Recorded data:
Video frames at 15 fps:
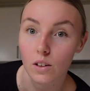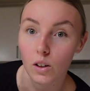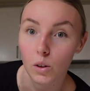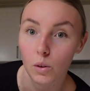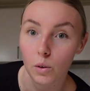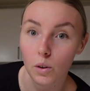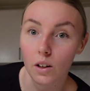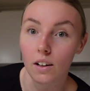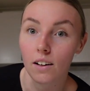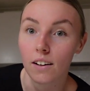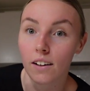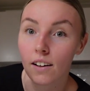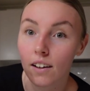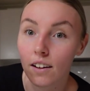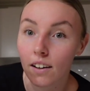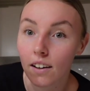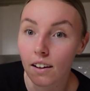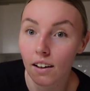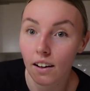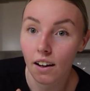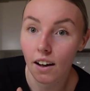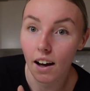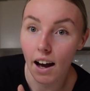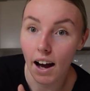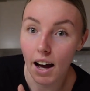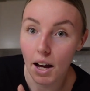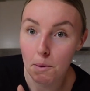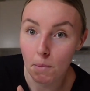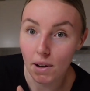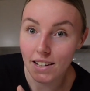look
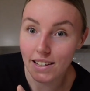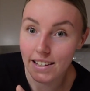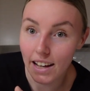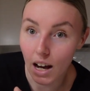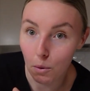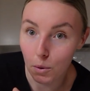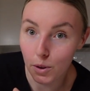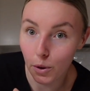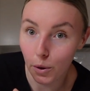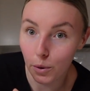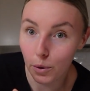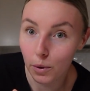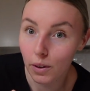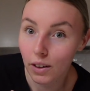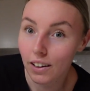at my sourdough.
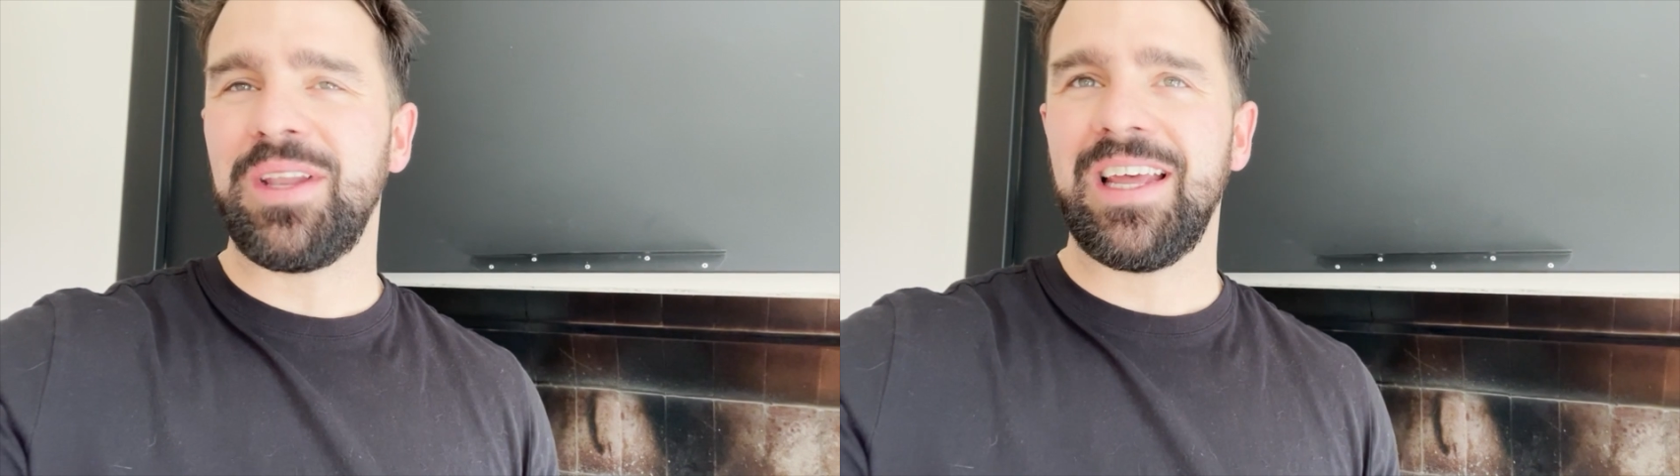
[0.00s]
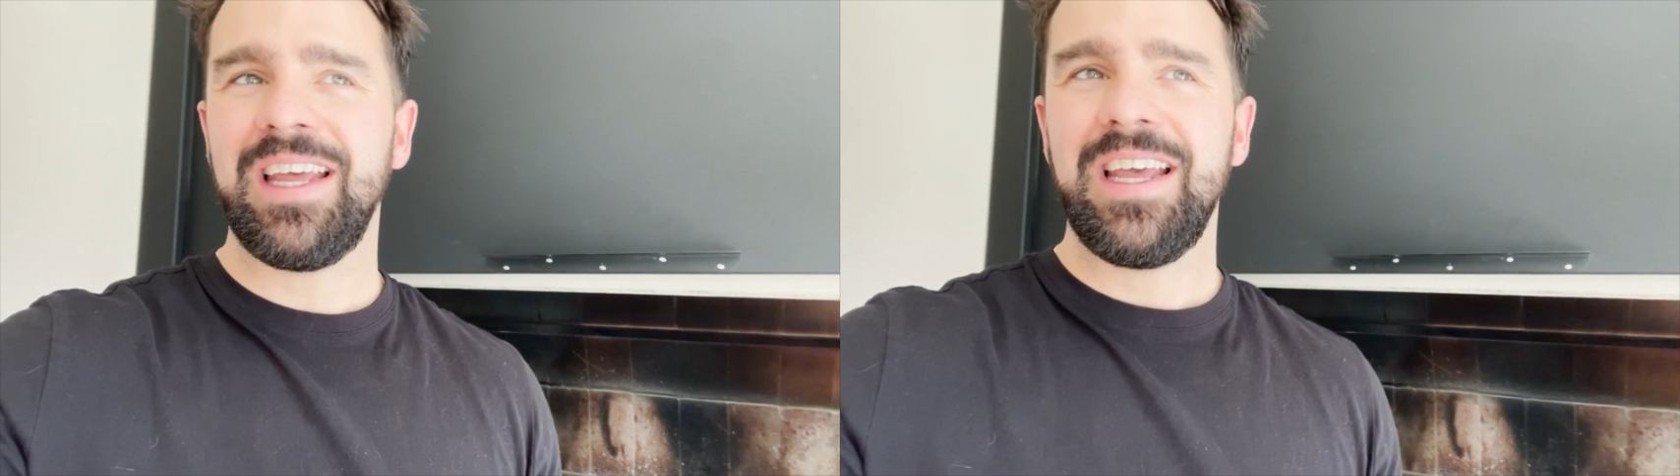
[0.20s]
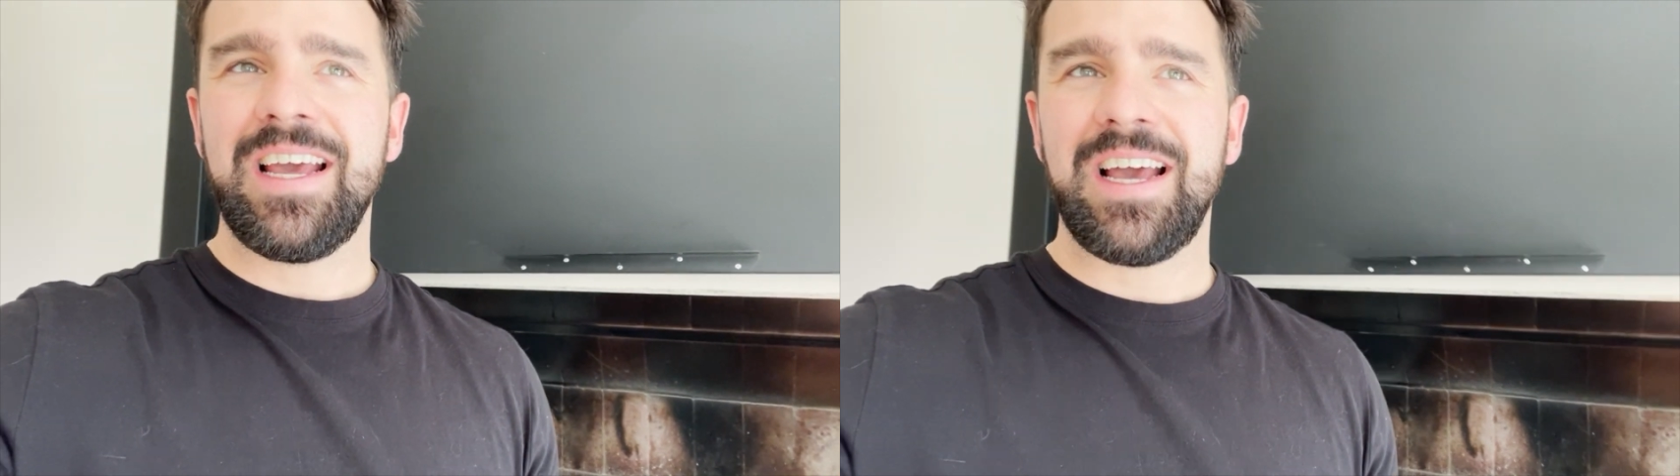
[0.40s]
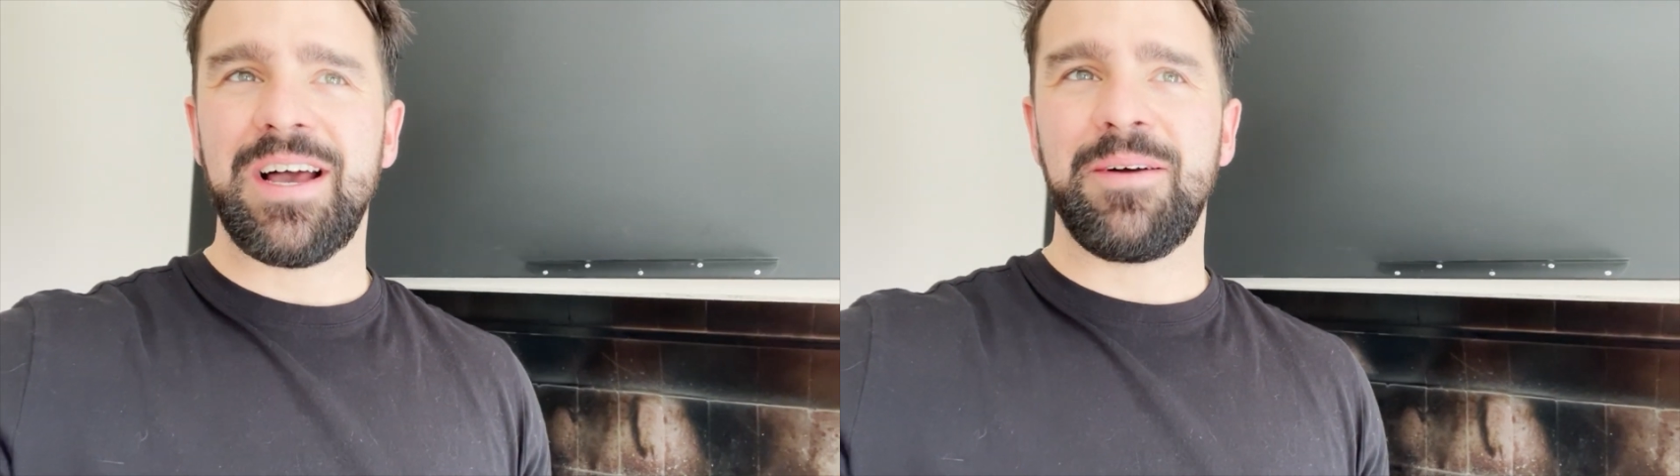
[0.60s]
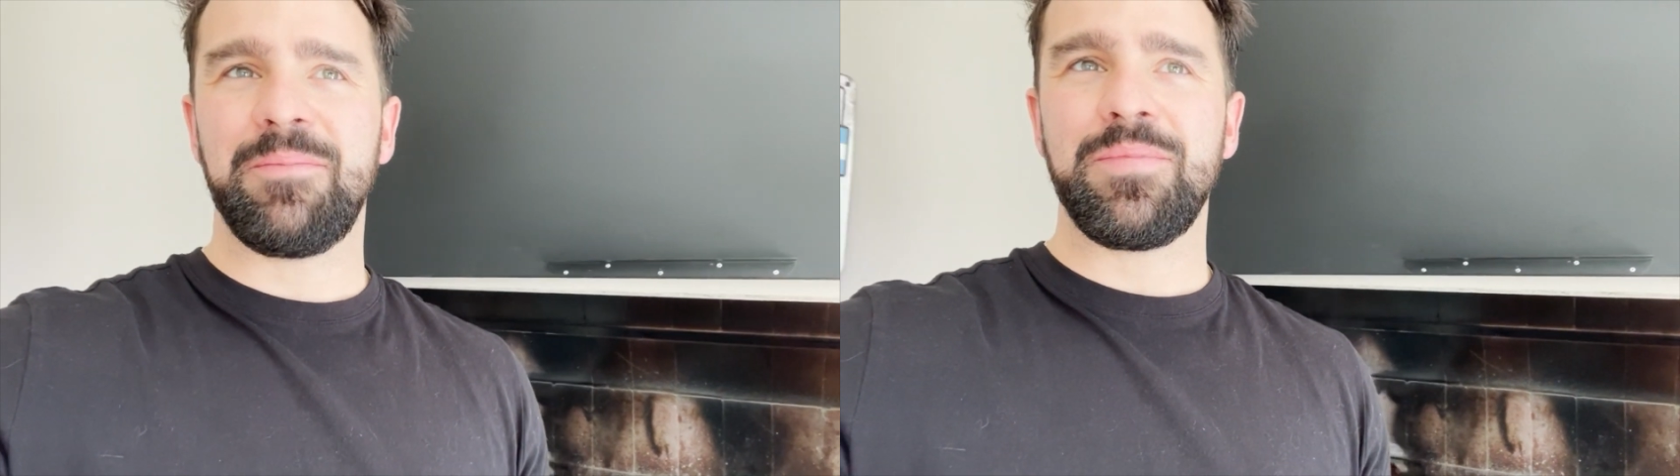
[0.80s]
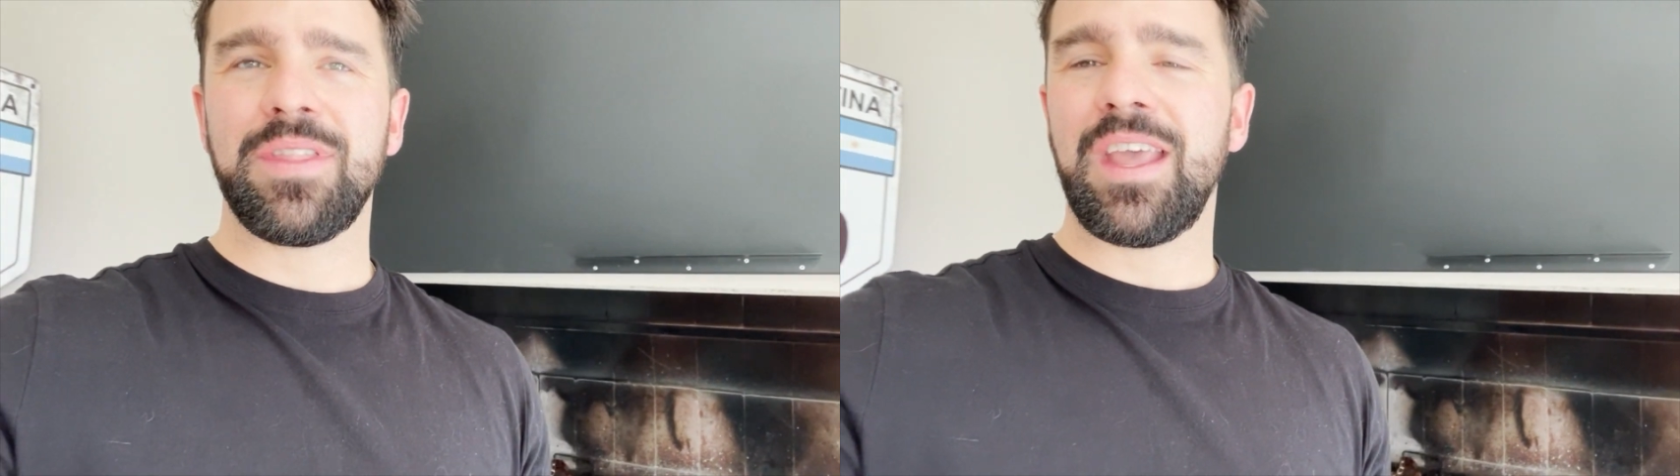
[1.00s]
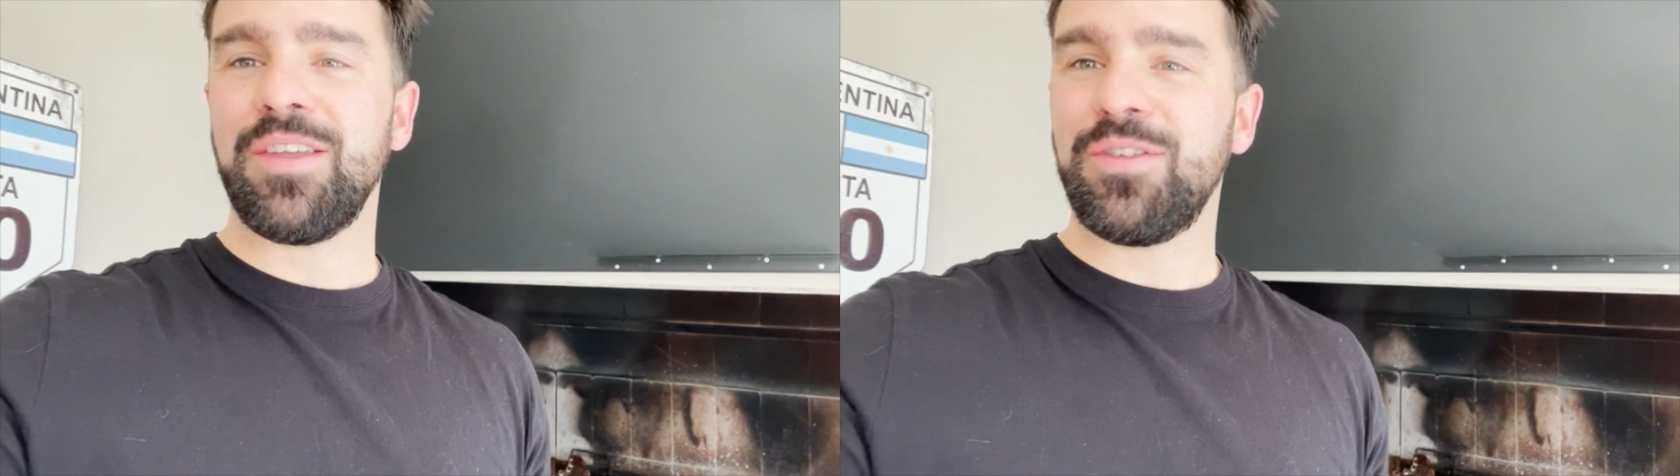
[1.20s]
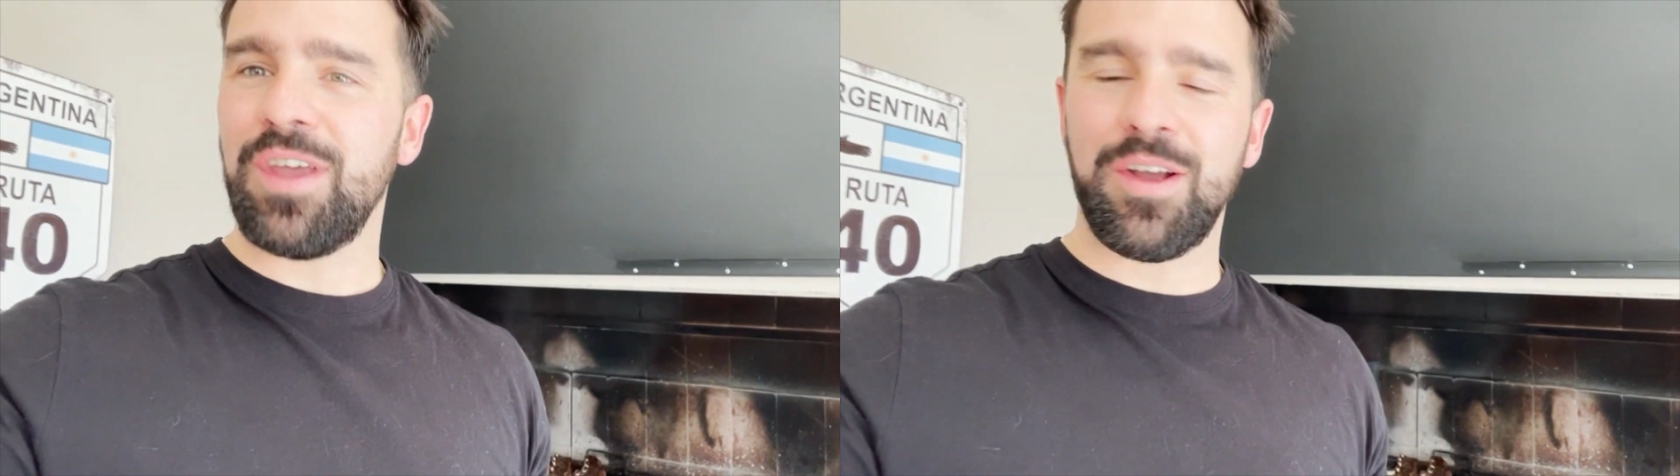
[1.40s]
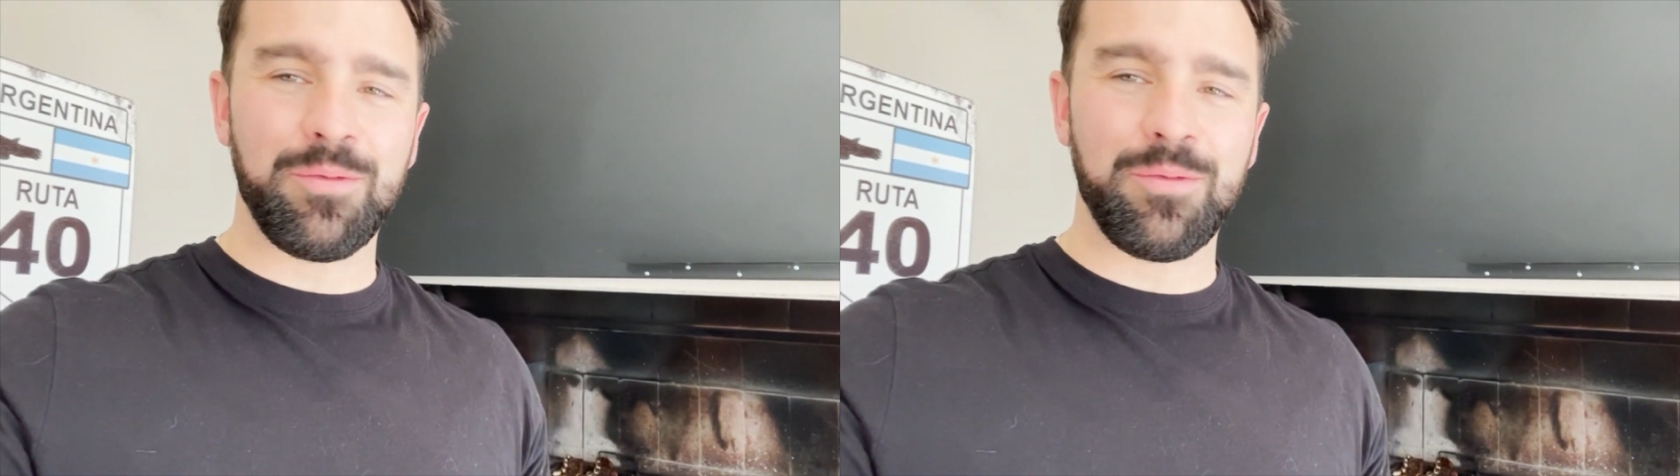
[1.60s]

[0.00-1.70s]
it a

BRIEF: What you return must be every entry, word for word, without any pictures.

RESULT FOR THIS EXERCISE:
Video frames at 15 fps:
look
at my sourdough.
[0.00s]
[0.20s]
[0.40s]
[0.60s]
[0.80s]
[1.00s]
[1.20s]
[1.40s]
[1.60s]

[0.00-1.70s]
it a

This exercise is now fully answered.